To do: Reproduce exactly the line that contains "[0:00.00-0:01.00]" and every line after it through the end of the records below, leaving out all pictures.

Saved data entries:

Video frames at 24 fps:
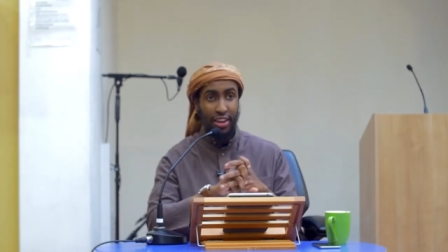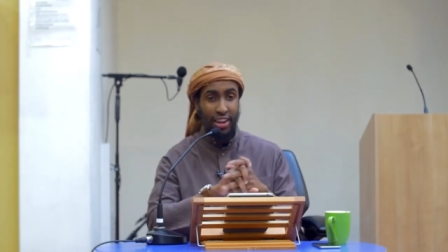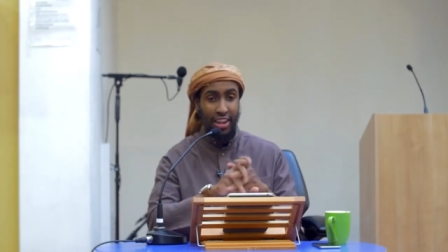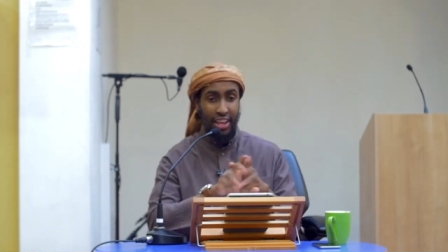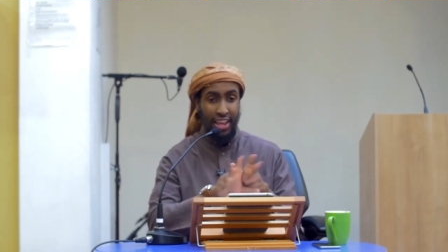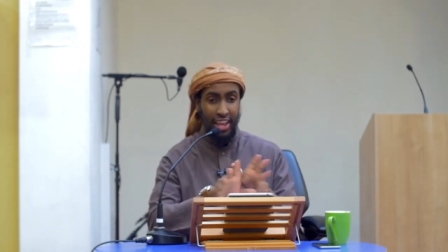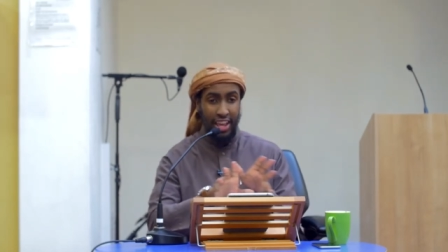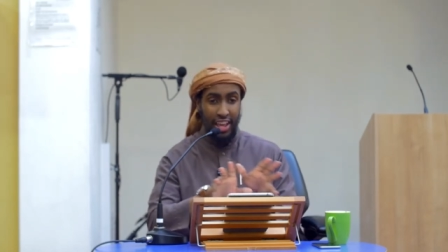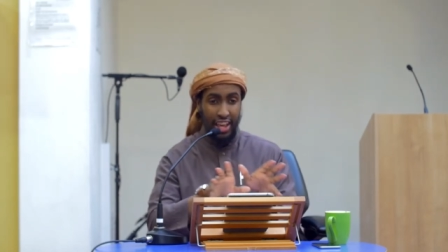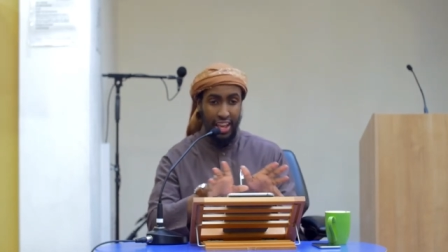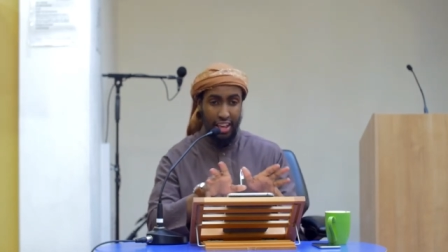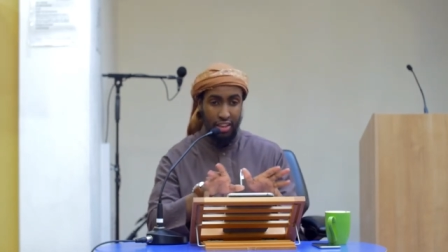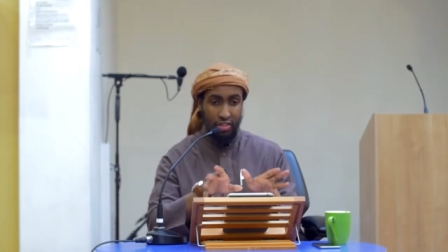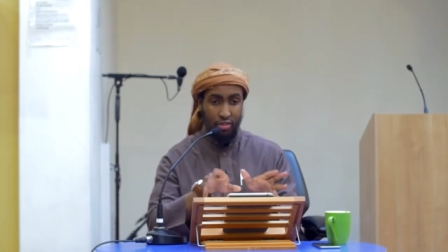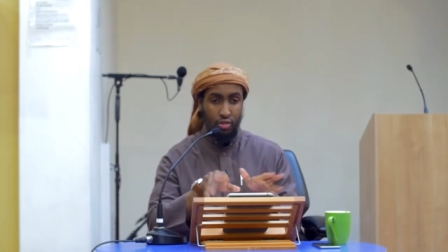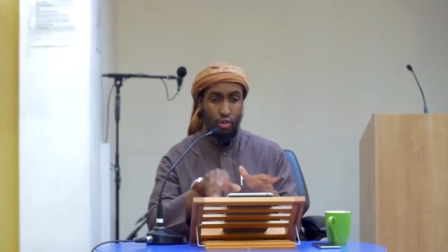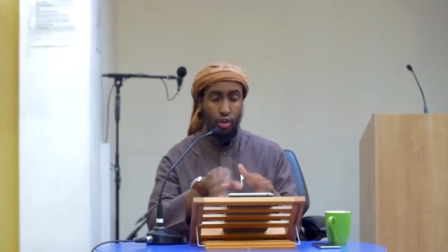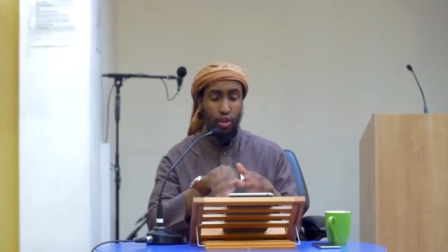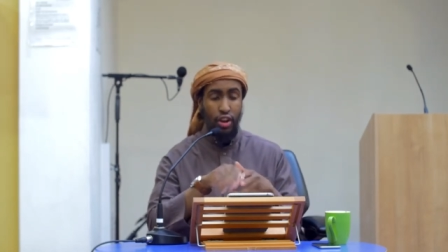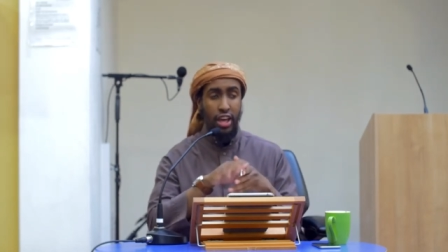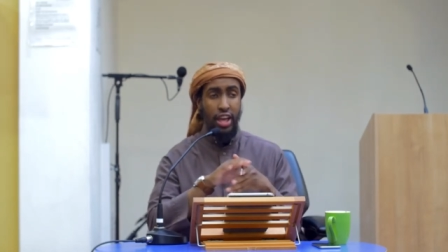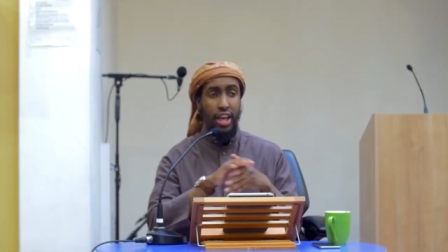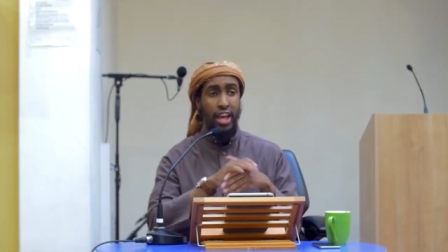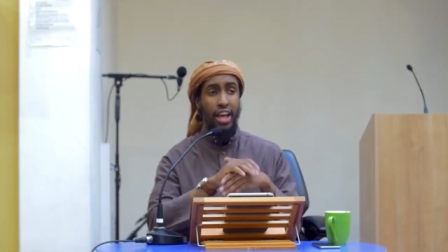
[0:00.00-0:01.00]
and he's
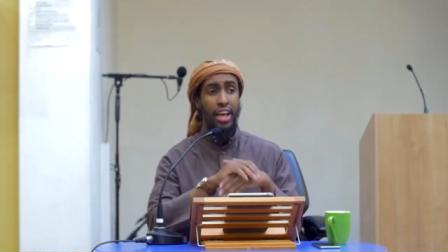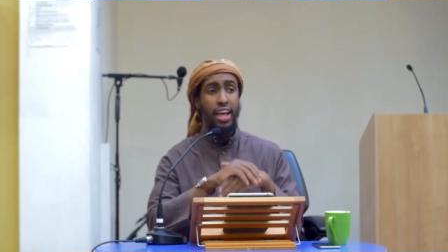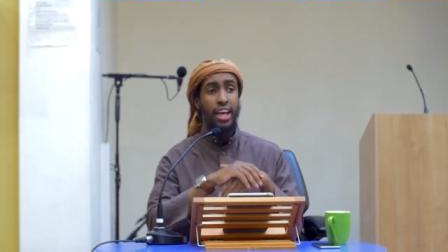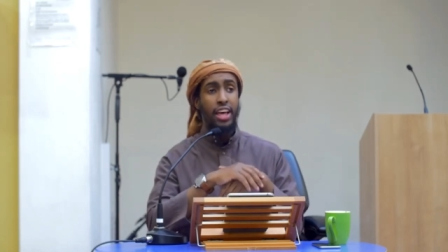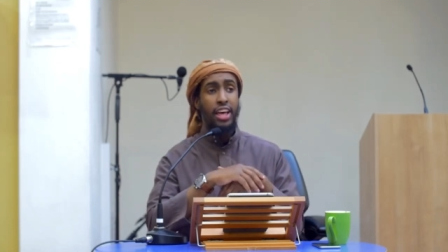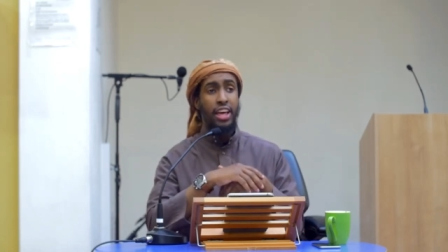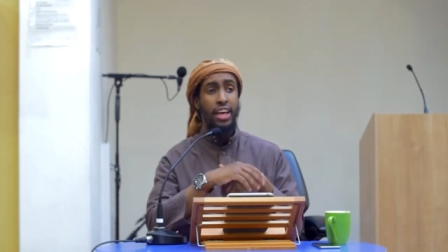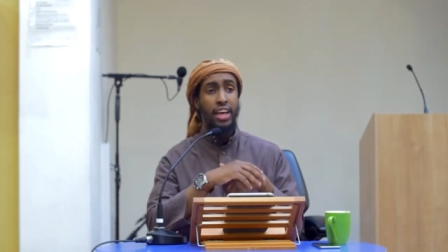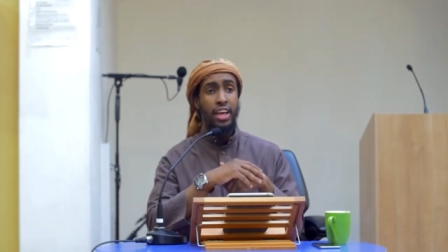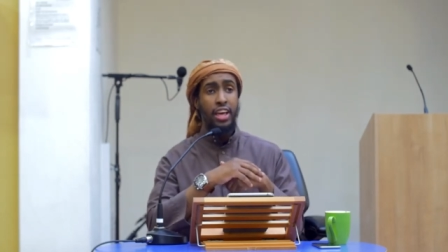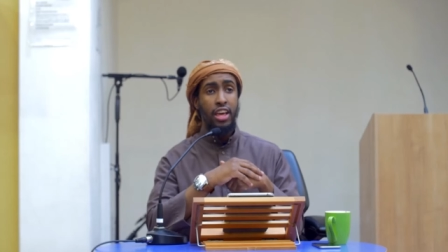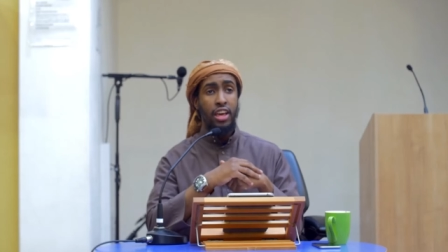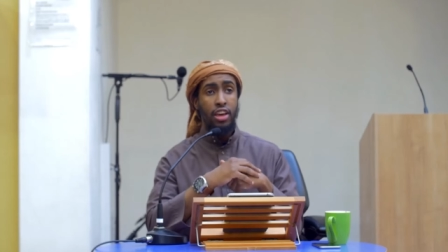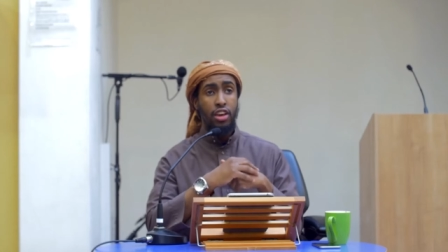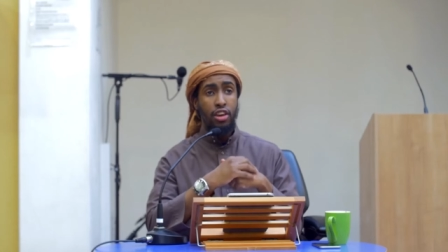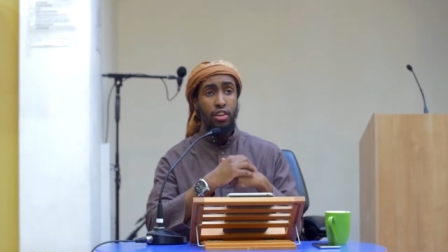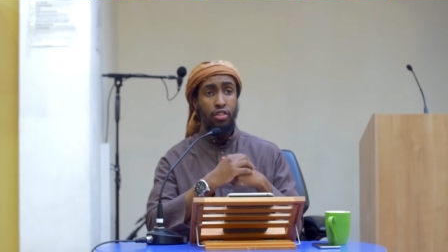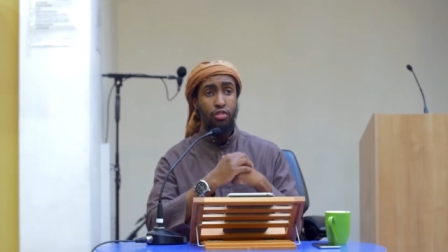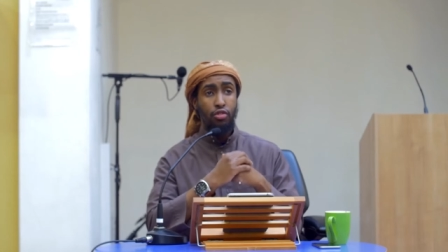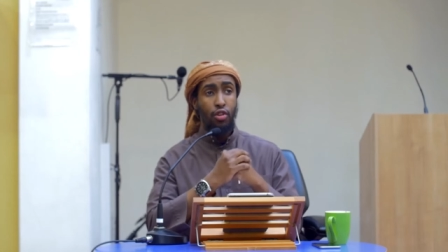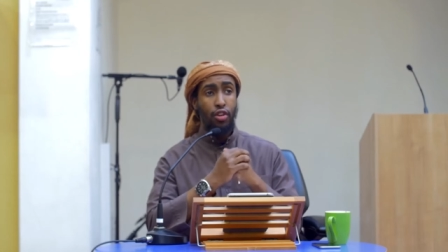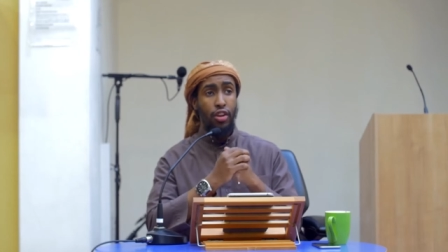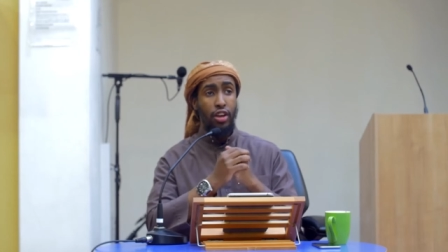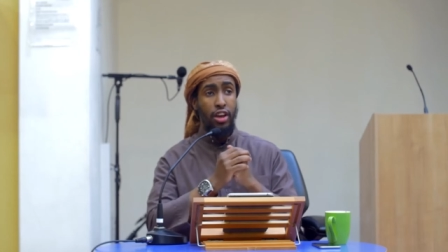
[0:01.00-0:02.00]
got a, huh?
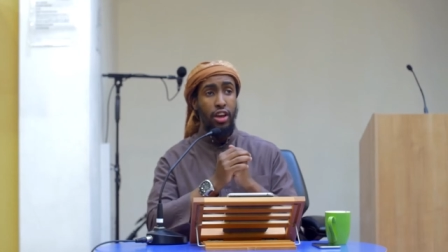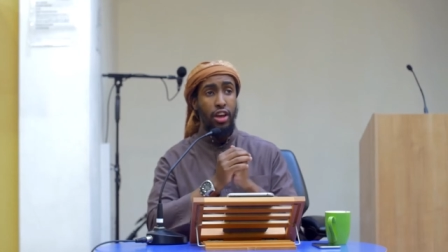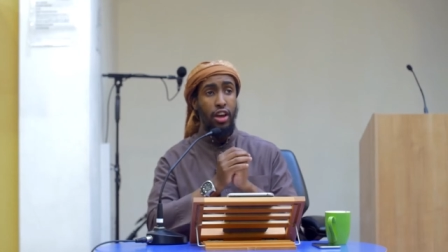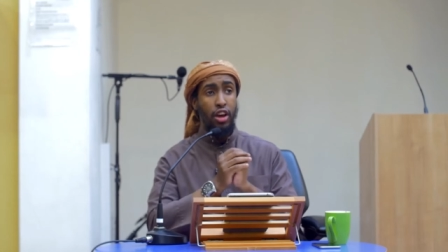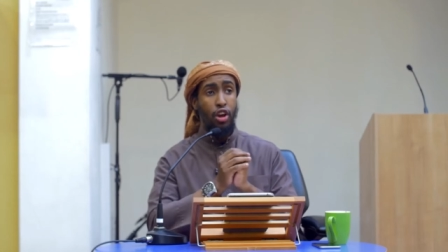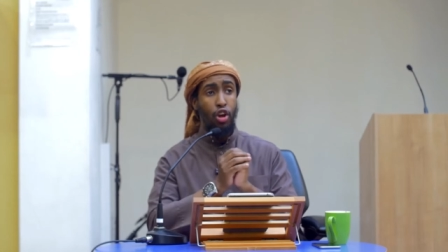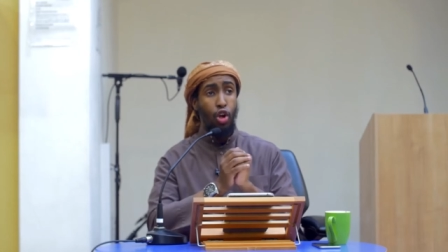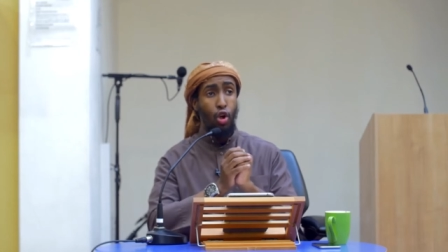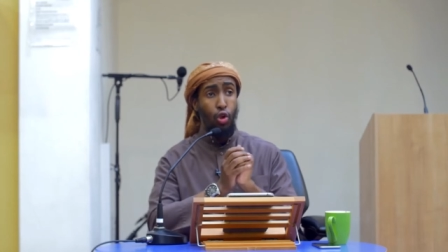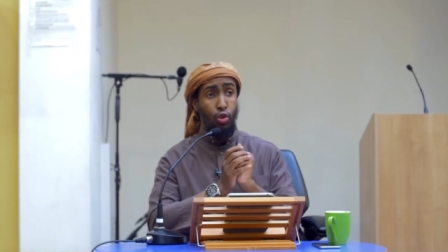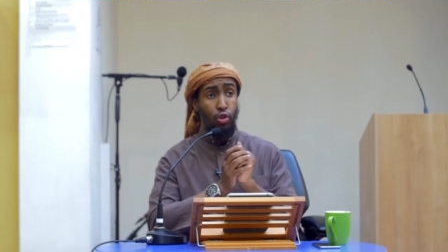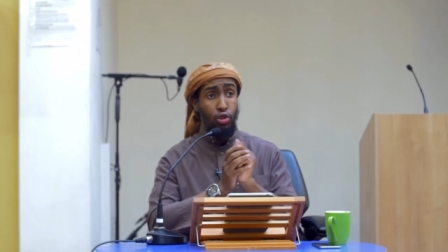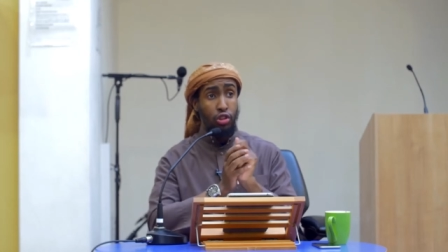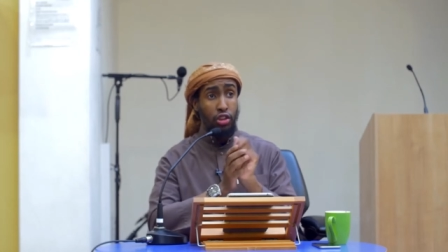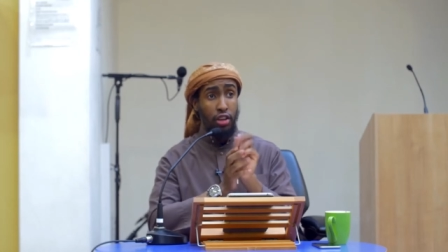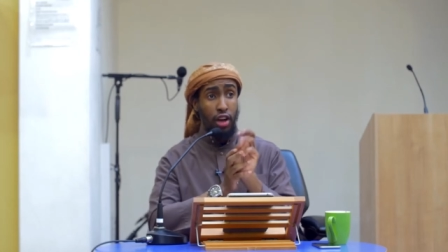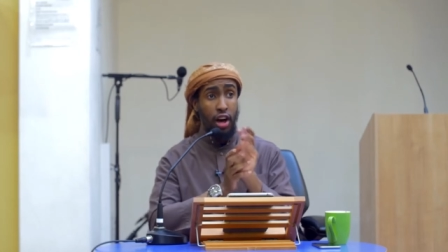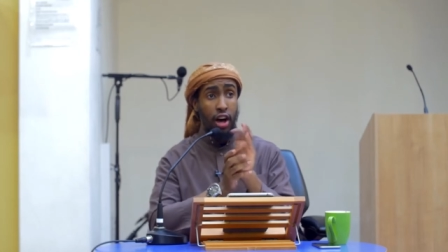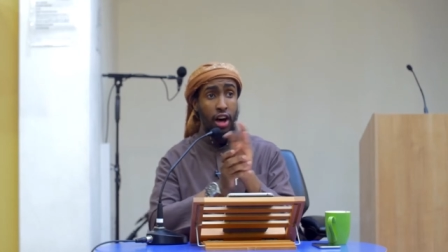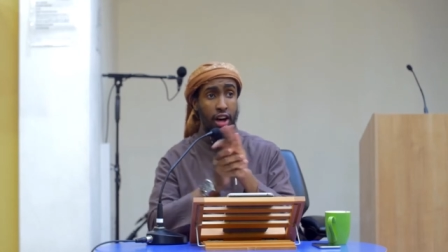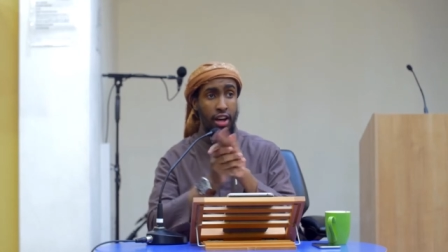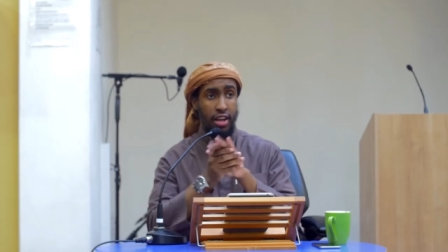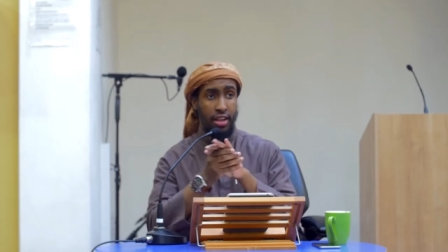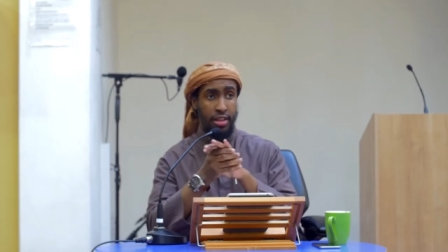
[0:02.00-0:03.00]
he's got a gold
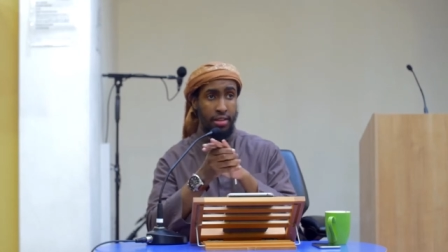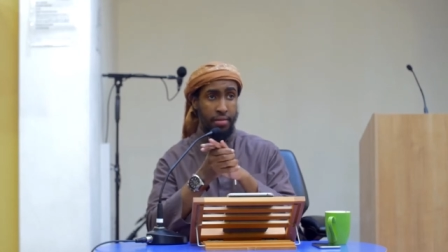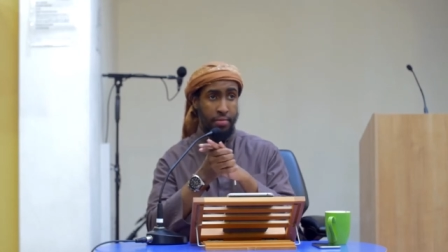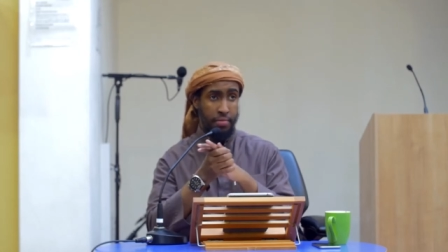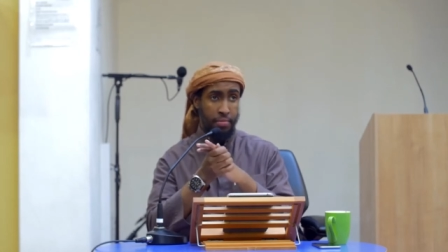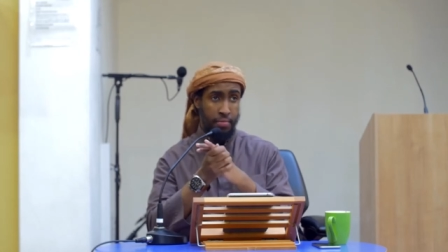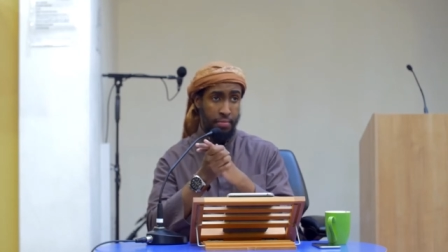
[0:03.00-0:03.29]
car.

Task answer:
[0:00.00-0:01.00]
and he's
[0:01.00-0:02.00]
got a, huh?
[0:02.00-0:03.00]
he's got a gold
[0:03.00-0:03.29]
car.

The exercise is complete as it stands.